NSE has issued circular 345/2026 notifying the applicability of Long Term Additional Surveillance Measure (ASM) for select securities effective May 12-14, 2026. Securities newly added to Stage I will attract 100% margin on all open and new positions from May 14, 2026. One security (STLTECH) is being shifted to Stage IV, triggering a move from Rolling Settlement (EQ series) to Trade-for-Trade segment (BE series).

Key Points

  • Two securities added to Long Term ASM Stage I: GOACARBON (Goa Carbon Limited) and PILITA (PIL ITALICA LIFESTYLE LIMITED)
  • One security moved from Stage I to Stage II: RPSGVENT (RPSG VENTURES LIMITED)
  • One security moved from Stage I to Stage IV: STLTECH (Sterlite Technologies Limited)
  • 100% margin applicable w.e.f. May 14, 2026 on all open positions as on May 13, 2026 and new positions created from May 14, 2026 onwards
  • ASM framework operates in conjunction with all other prevailing surveillance measures
  • Shortlisting under ASM is purely for market surveillance and should not be construed as adverse action against the company

Regulatory Changes

Securities are being moved across ASM stages under the Long Term ASM Framework per Exchange Circular nos. NSE/SURV/39265, NSE/SURV/45111, NSE/SURV/46557, NSE/SURV/48506, NSE/SURV/52090, NSE/SURV/63362 and NSE/SURV/64066. STLTECH qualifies under Criteria VII (Stage IV shift), requiring migration from Rolling Settlement (EQ series) to Trade-for-Trade (BE series) on a T+3 basis.

Compliance Requirements

  • Members must ensure 100% margin collection on all open positions in affected securities as of May 13, 2026
  • Members must collect 100% margin on all new positions in affected securities from May 14, 2026 onwards
  • Trading in STLTECH to be conducted in Trade-for-Trade (BE series) segment from May 14, 2026
  • Members should note no netting of positions is allowed in Trade-for-Trade segment

Important Dates

  • May 11, 2026: Circular issuance date
  • May 12, 2026: Effective date for ASM stage inclusions and transitions
  • May 13, 2026: Last date for open positions at standard margin
  • May 14, 2026: 100% margin applicable on all open and new positions; STLTECH shifts to BE series

Impact Assessment

GOACARBON (INE426D01013) and PILITA (INE600A01035): Newly added to Long Term ASM Stage I. Traders will face 100% margin requirements, significantly increasing the cost of holding or creating positions. This may reduce liquidity and increase volatility as leveraged positions are unwound.

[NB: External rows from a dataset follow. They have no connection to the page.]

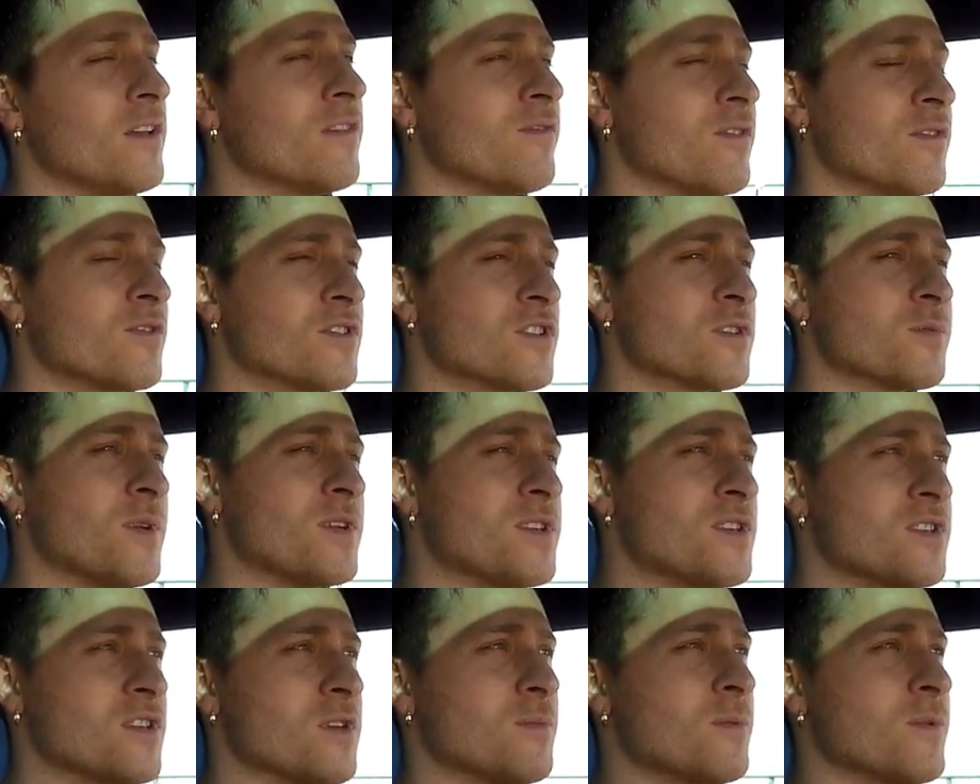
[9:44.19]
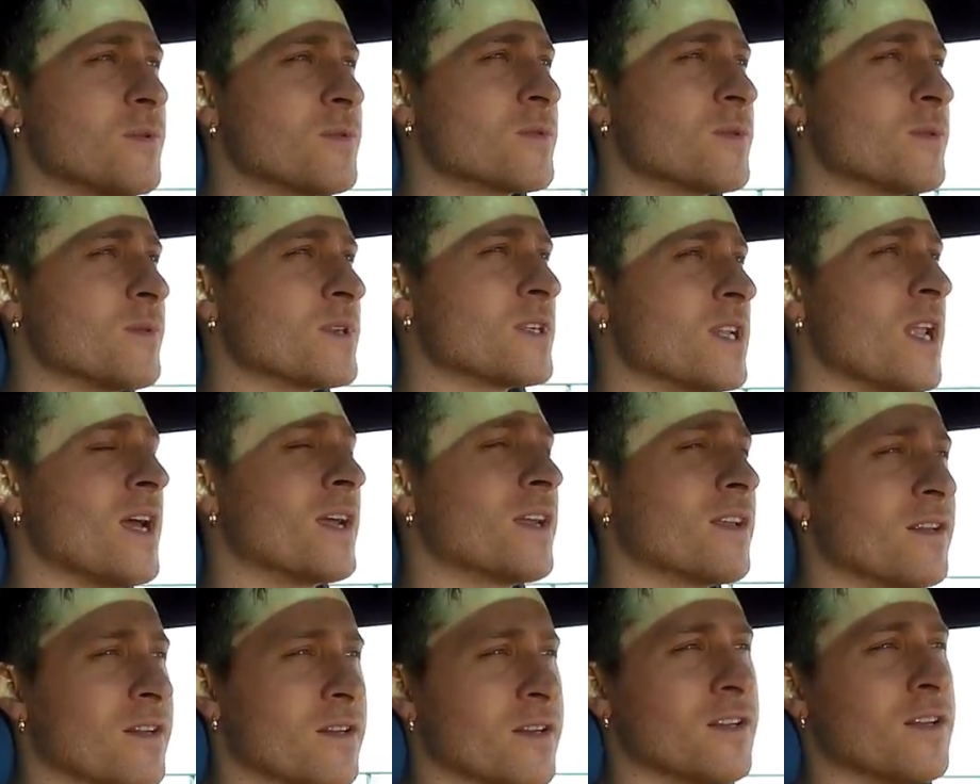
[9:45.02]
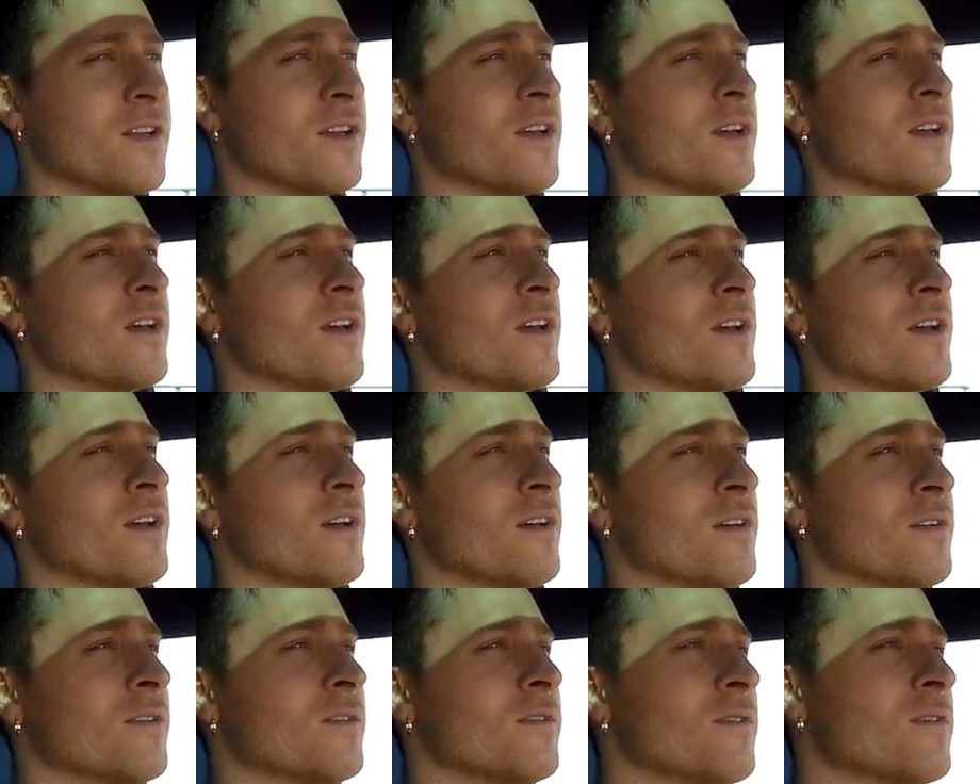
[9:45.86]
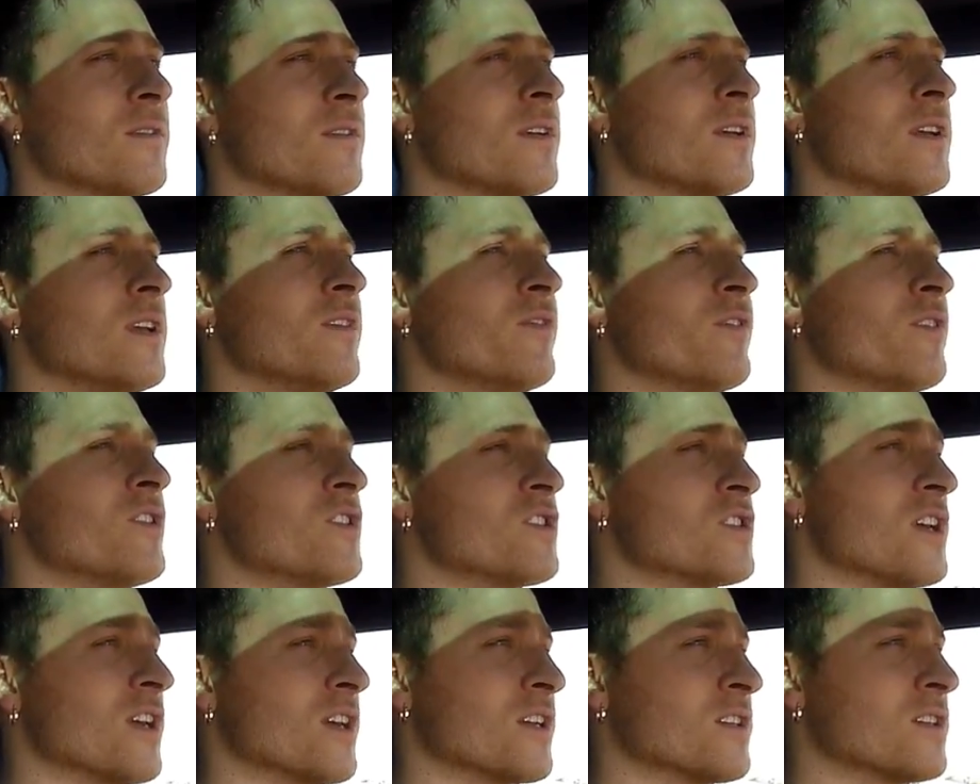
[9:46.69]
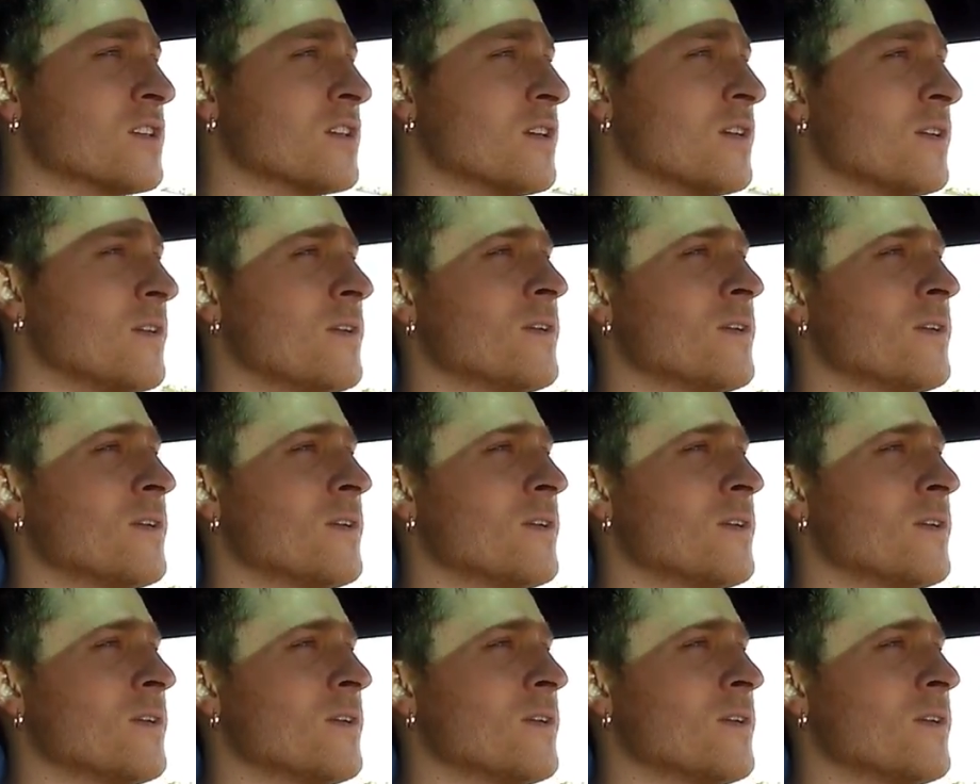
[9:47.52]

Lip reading: Front suspension setup is like an E36.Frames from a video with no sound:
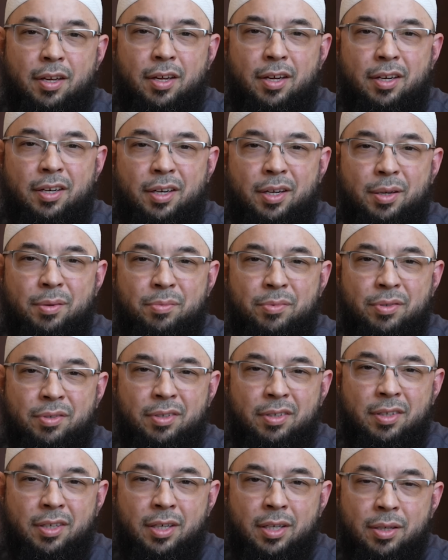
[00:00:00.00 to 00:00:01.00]

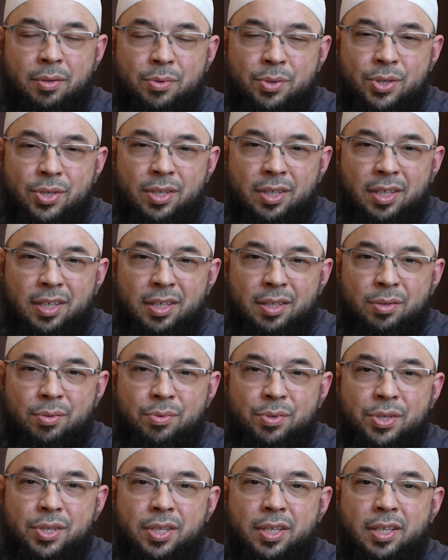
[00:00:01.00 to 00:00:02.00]
Alhamdulillah wa salatu
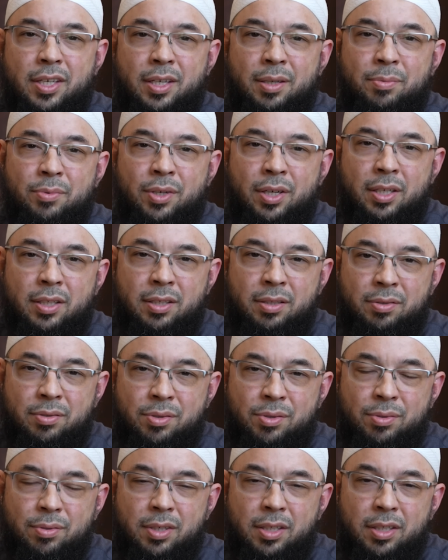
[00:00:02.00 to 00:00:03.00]
wa salamu ala
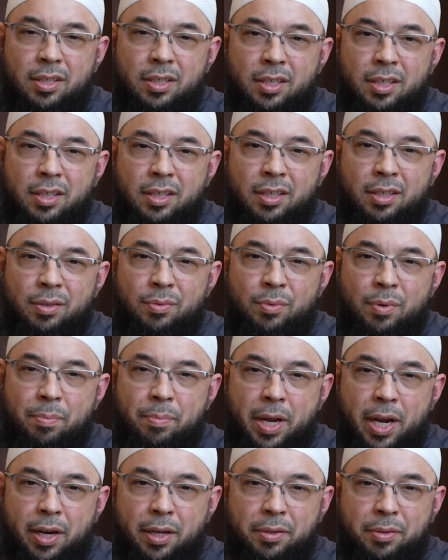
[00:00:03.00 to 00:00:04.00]
rasulillah wa
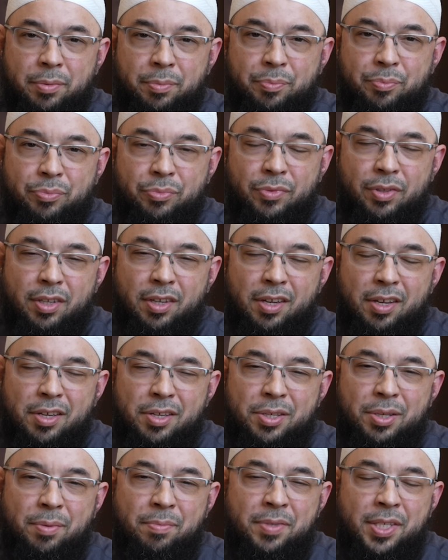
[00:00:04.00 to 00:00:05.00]
ba'd.
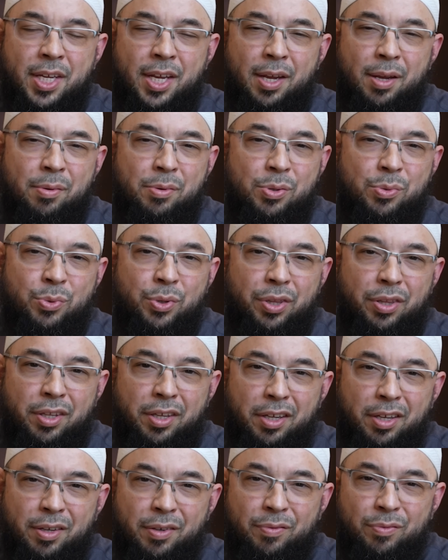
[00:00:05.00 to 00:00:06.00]
Sometimes we
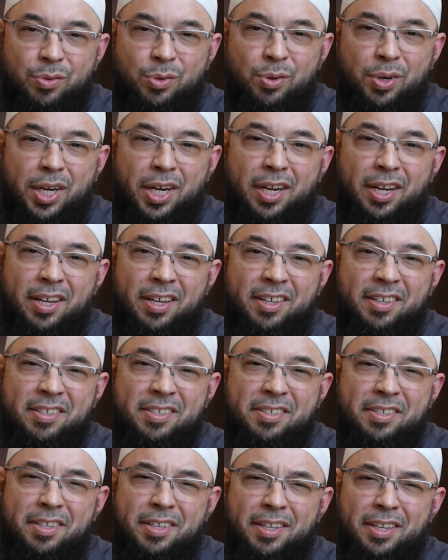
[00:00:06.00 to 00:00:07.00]
think of
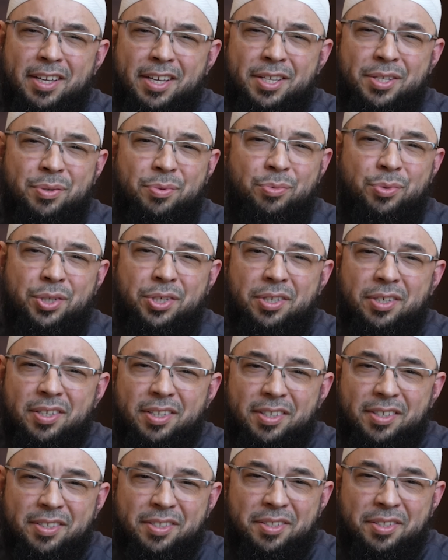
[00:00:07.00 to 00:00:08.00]
du'as as a wish
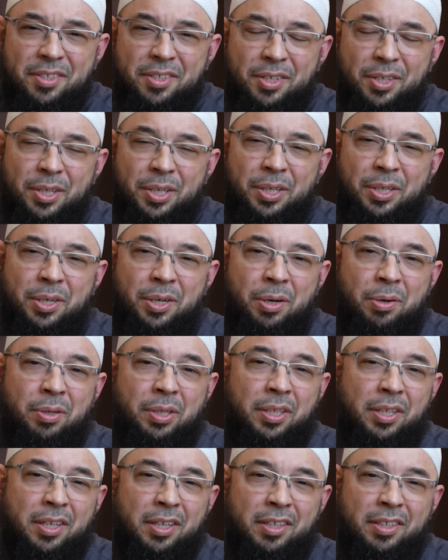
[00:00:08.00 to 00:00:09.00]
list. Oh
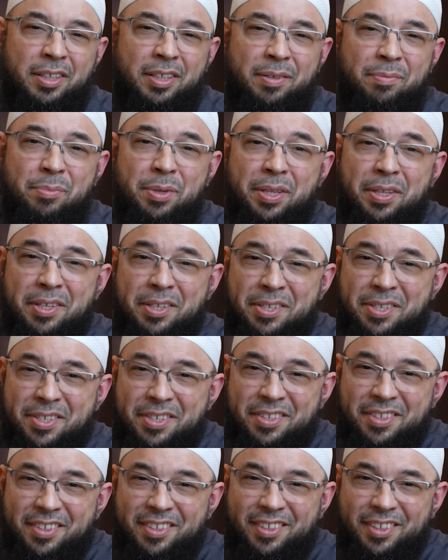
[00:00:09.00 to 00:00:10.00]
Allah, give me
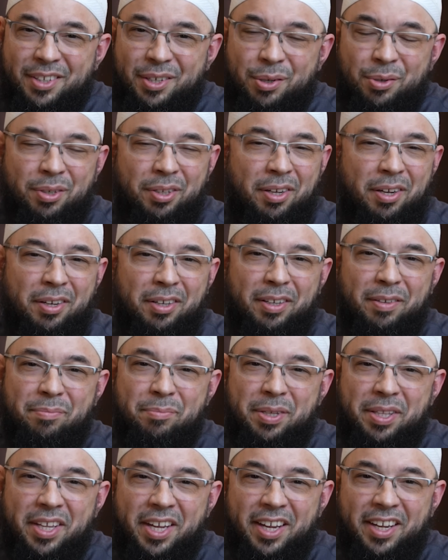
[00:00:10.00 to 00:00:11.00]
this. Oh Allah, give
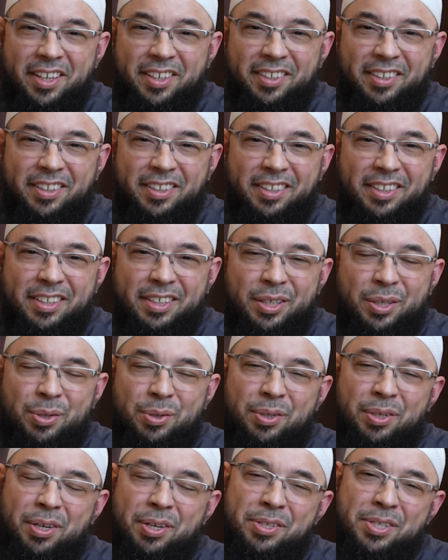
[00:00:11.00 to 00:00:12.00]
me that.
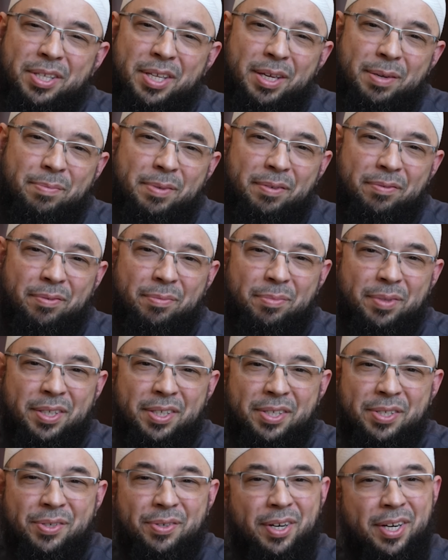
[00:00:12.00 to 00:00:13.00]
Oh Allah, save me from
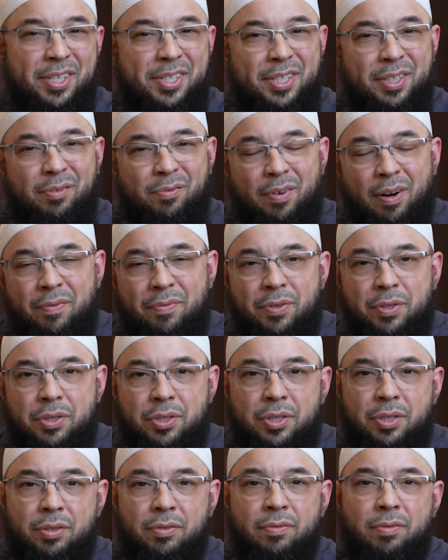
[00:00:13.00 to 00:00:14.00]
this, or I seek
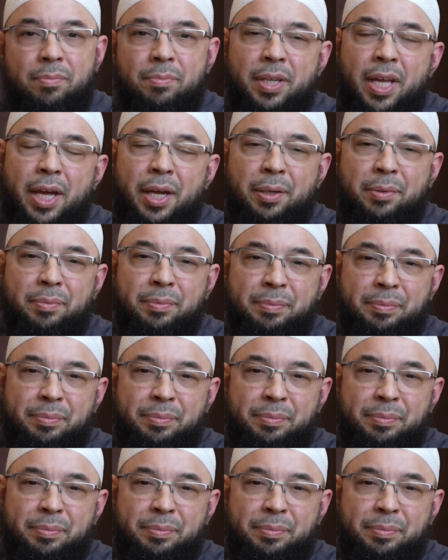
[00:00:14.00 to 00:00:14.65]
refuge in you from that.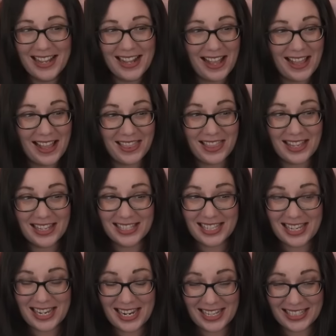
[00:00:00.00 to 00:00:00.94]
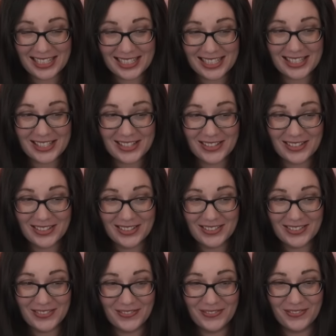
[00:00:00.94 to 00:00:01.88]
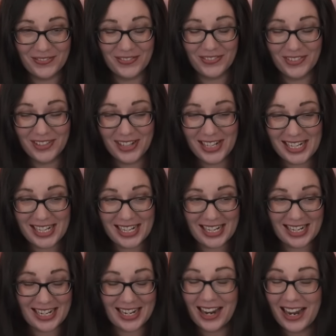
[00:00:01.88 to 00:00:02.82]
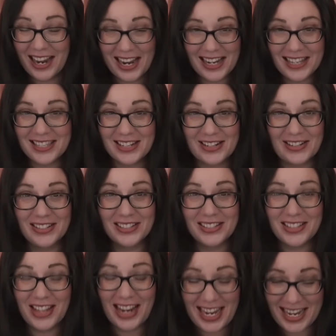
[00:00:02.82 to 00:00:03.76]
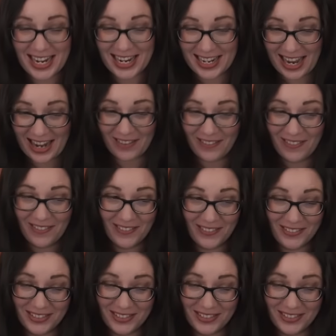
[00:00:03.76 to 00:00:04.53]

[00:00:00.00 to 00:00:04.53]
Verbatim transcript: This is so freaky. I don't like it at all.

RPSGVENT (INE425Y01011): Moved from Stage I to Stage II, indicating continued surveillance concern. Margin requirements remain elevated.

STLTECH (INE089C01029): Most severely impacted — moved from Stage I to Stage IV. The shift to Trade-for-Trade (BE series) eliminates intraday netting, requiring full delivery and payment for each trade. This significantly reduces speculative trading and liquidity, and may cause price adjustment as leveraged positions are closed.

Impact Justification

100% margin requirement and Trade-for-Trade segment shift directly affect trading costs and liquidity for affected securities, with immediate effect from May 14, 2026.